Craignez-vous que votre plateforme soit vulnérable aux attaques mettant à profit l'IA générative ?
Jeff Shiner : Nous détenons des blocs de données chiffrés, de sorte qu'aucune donnée n'a de valeur, même pour nous-mêmes. Nous n'avons pas la capacité de déchiffrer ces données.
Cela fait de nous une cible moins alléchante. Que se passera-t-il si, dans six mois, il y a un appel Zoom et que la personne me ressemble, qu'elle a la même voix que moi ?
Il serait tellement facile de tromper les gens. Nous devons supprimer la récompense à la fin.
De nos jours, la MFA est une exigence primordiale pour les entreprises, même pour obtenir des polices d'assurance cyber. Pensez-vous que cela pourrait évoluer pour inclure des méthodes d'authentification telles que les passkeys ?
Jeff Shiner : Je pense que l'absence de mot de passe peut supprimer la nécessité de la MFA. Dans le monde d'aujourd'hui, la MFA est très importante. Mais je crains que les gens ne soient devenus trop blasés.
Si vous regardez les formulaires de consentement pour les cookies, les premières fois, il y a quelques années, vous regardiez et vous disiez : « quels cookies est-ce que je veux ? Aujourd'hui, on clique simplement sur "ok" ».
Nous devons veiller à ce que les utilisateurs ne deviennent pas blasés, c'est-à-dire que l'on m'envoie un code à six chiffres et que je suive le lien.
Il y a un certain nombre de cas où je pense que nous pouvons éviter ces vecteurs d'attaque qui sont, dans l'ensemble, des vecteurs d'attaque humains.
Il n'y a rien de mal à la technologie. En tant qu'humains, nous sommes parfois paresseux, et les clés d’identification nous aident.
La faille de LastPass s'est produite il y a seulement quelques mois. A-t-elle changé quelque chose dans le secteur ? Qu'est-ce qui distingue 1Password des autres gestionnaires de mots de passe ?
Jeff Shiner : Je dirais les choses comme ça : nous avons connu un trimestre record. La fonction Secret Key, qui génère un code de 128 bits, est ce que j'appelle une différence significative.
En 2014, alors que nous étions en train de créer une application de type "software-as-a-service", je voulais accomplir deux choses. Si nos données étaient dérobées, nous pourrions dire à nos clients que leurs données sont toujours protégées.

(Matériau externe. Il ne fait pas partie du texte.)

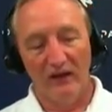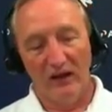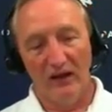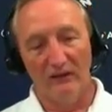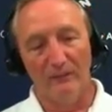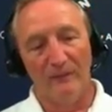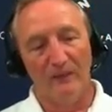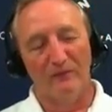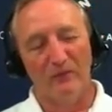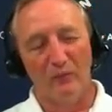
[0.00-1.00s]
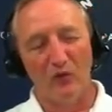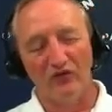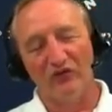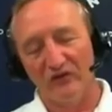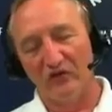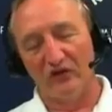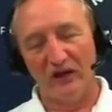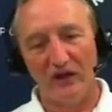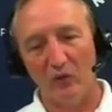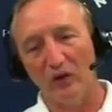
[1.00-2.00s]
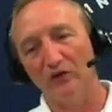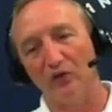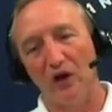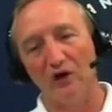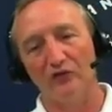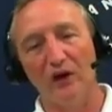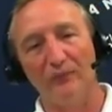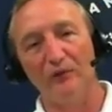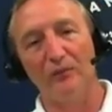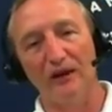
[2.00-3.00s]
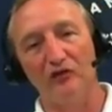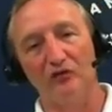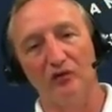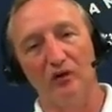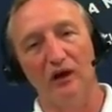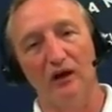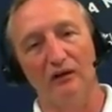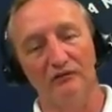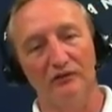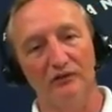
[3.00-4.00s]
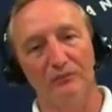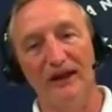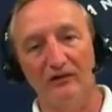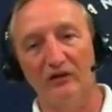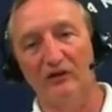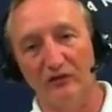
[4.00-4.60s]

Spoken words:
and the more sophisticated ones will also help you manage your maintenance.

Deuxièmement, rendre cette information aussi publique que possible, afin que nous ne devenions pas une cible.
Le fait que nous soyons au départ une application grand public était également important. Plus nous simplifions les choses pour l'utilisateur final, plus l'application sera adoptée.
Comment l'évolution rapide vers un travail hybride, avec des appareils personnels et professionnels interconnectés, a-t-elle influé sur les besoins en matière d'authentification ?
Jeff Shiner : C'est un changement intéressant qui s'est produit au cours des deux dernières années pour 1Password. Il y a dix ou quinze ans, j'aime à dire que les logiciels étaient vendus sur les terrains de golf.
Il y avait un vendeur qui apportait le logiciel et des consultants qui le mettaient en œuvre. Par conséquent, le service informatique était au courant.
Aujourd'hui, les logiciels sont tous apportés par des humains en marge de la société, et le pauvre service informatique a du mal à suivre. Des choses comme le Shadow IT sont devenues un problème.
Comme vous l'avez dit, le travail et la vie privée se sont mélangés, ce qui ajoute un risque supplémentaire à l'entreprise. Mais quel est le point commun de tout cela ? L'être humain. Si nous pouvons protéger l'être humain, nous pouvons protéger l'entreprise.